BBG ve Televole kültür(süzlüğ)ü tarafından her yönden kuşatılan gençlik, sistem tarafından çürümüşlüğün ve amaçsızlığın içine itiliyor. Dün Vietnam kasabı Commer’in arabasının yakıldığı ODTÜ, bugün her türlü iğrençliğin yaşandığı şenliklere ev sahipliği yapıyor. Yıldız Teknik Üniversitesi’nde, ODTÜ kadar olmasa bile, her şenlikte onlarca çöp konteynırı içki şişeleriyle doluyor, öğrenciler “gençliklerini doyasıya” yaşıyor. Ayrıca yıllardır Y.T.Ü de klüpler tarafından organize edilen şenlik bugün artık sponsor desteğiyle gerçekleştiriliyor. Yıllardır sloganı “Yaşamak bir ağaç gibi tek ve hür, ve bir orman gibi kardeşçesine” olan şenlik artık bu sloganı bile taşıyamayacak kadar çürümüş durumd.
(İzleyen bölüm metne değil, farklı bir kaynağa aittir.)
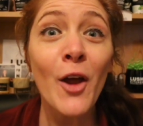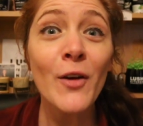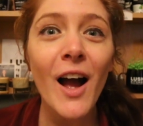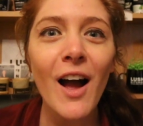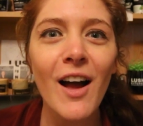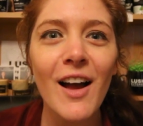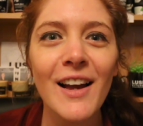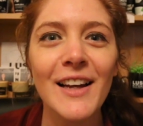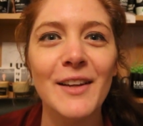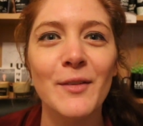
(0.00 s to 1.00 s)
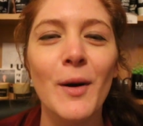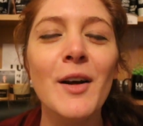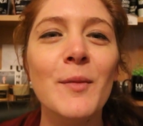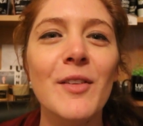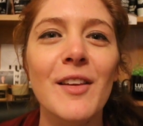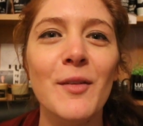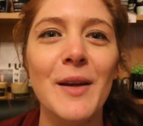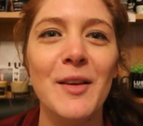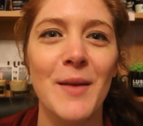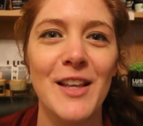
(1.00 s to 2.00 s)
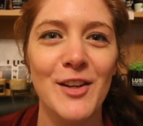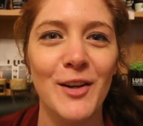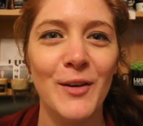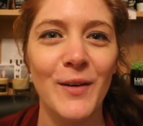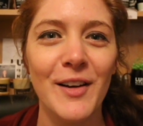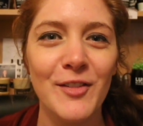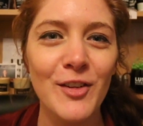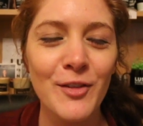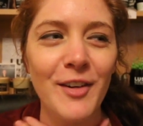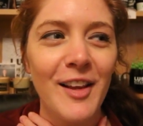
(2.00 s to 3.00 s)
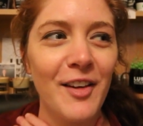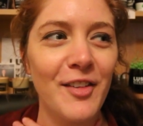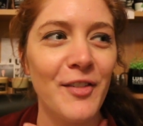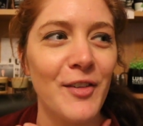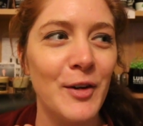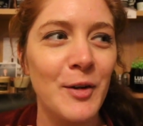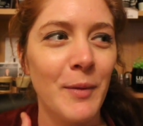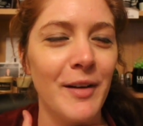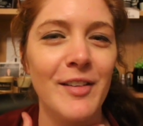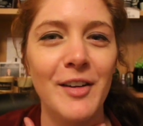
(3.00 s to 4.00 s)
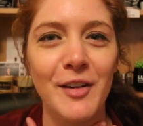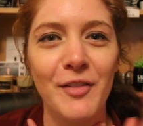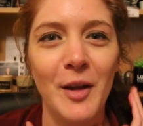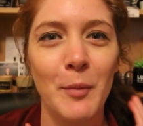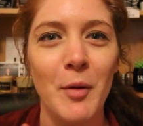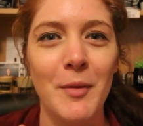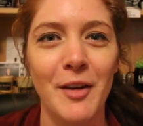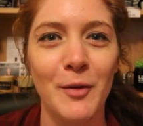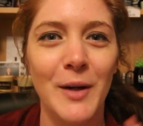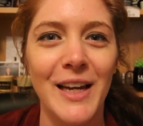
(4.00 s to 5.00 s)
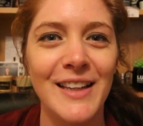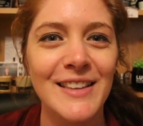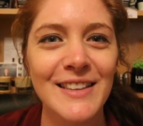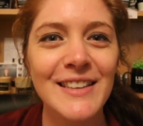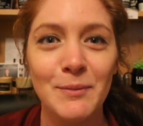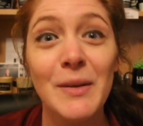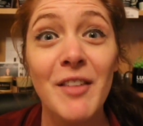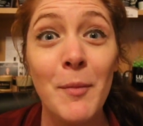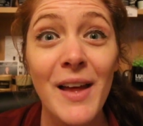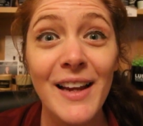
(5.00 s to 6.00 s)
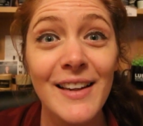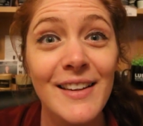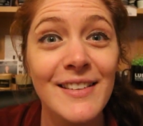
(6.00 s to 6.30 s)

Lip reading: Hello guys! Welcome to this week's menu. I've just realised I've forgotten my scarf that I promised I'd wear. Be right back.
Devrimciler ise bunun karşısında bir çok alanda, eksikliklerine karşın mücadele ediyor. ODTÜ’de yıllardır süren alternatif şenlik geleneği, bir dizi imkansızlıklara rağmen yaşatılmaya devam ediyor. YTÜ’de ise sponsor konusunda çıkan çatışma ve klüplerde devrimci öğrencilerin etkisinin fazla olmaması nedeniyle, ağır kalındığı ve olaya tepkinin ancak sol görüşlü öğrencilerin etkin olduğu birkaç klübün dağıttığı bildiri ve astığı afişlerle geldiği görülüyor. Bizim için herhalde bu konuda en önemli mevzi olan İTÜ şenlikleri ise kendini tüketme noktasına gelmiş durumda. Son şenlikte yaşananlar daha önce Ekim Gençliği sayfalarında değerlendirilmişti. Ama herşeye rağmen bizim için çok önemli bu mevziiyi hiçbir koşulda bırakmamız gerekiyor.

Birkaç üniversite üzerinden anlatılan ama genelde her okulda yaşananlar böyle.
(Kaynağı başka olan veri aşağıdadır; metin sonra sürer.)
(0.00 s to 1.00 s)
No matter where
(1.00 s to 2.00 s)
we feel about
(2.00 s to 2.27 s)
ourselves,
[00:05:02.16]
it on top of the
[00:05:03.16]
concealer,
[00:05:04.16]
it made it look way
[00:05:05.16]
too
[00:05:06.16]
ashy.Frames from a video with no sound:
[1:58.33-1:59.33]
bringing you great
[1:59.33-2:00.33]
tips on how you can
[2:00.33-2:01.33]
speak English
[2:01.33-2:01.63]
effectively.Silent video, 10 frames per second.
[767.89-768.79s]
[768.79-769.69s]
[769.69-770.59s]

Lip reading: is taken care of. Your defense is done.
Burada başka önemli bir konu da, son dönemde üniversitelere ilgileri gittikçe artan büyük firmaların bu şenliklere sponsor olmak için birbirleriyle yarışmalarıdır. Bu aslında ABD ve Batı ülkelerinde yıllardır olan bir şey, ama bizde daha yeni yeni geleneksel bir nitelik kazanıyor. Giderek satılan üniversitelerde kantinler, yemekhaneler, araştırma görevlileri derken artık şenliklerimiz de büyük şirketler için pazara çıkartılıyor.

Biz şunu biliriz ki hiçbir firma kâr etmeyeceği bir işe girmez, yani size bir verirse on alır. Peki o zaman basit bir üniversite şenliğine sponsor olan bir firma oradan ne bekleyebilir? Burada amaç, sadece reklam yapıp bir markayı insanların aklına sokarak sağlam bir pazar sahibi olmak değildir. Amaç bir yaşam tarzını öğrencilerin bilincine ve ruhuna kazımaktır. Herşeyin popüler olduğu bu alanda aslında herşey var gibidir; insanlar çok eğleniyor görünür, yani görüntüde alan da satan da memnun gibidir.

Şenliklere sponsor, protestolara rektör güdümlü alan

Öğrenci şenliklerini paylaşım ve üretimin uzağına sürükleyen sermaye yapılan eylem ve protestoların da içini boşaltmaya çalışıyor. Çukurova Üniversitesi’nde yapılan ve geçenlerde rektörlüğün katılımıyla açılan “Protesto alanı”, öğrenci gençliğin eylemliklerine de sponsor olunacağını gösteriyor.

Çukurova Üniversitesi’nde kitleden yalıtık bir yere yapılan Protesto alanı, gerçekte öğrenci gençliğin haklı ve meşru eylem alanlarını daraltmaya dönük bir girişimdir. Çukurova öğrencileri tarafından anlamlı bir protestoya konu edilen “Protesto alanı”, sermayenin son dönemki oyunlarının ufak çaplı bir anahtarıdır.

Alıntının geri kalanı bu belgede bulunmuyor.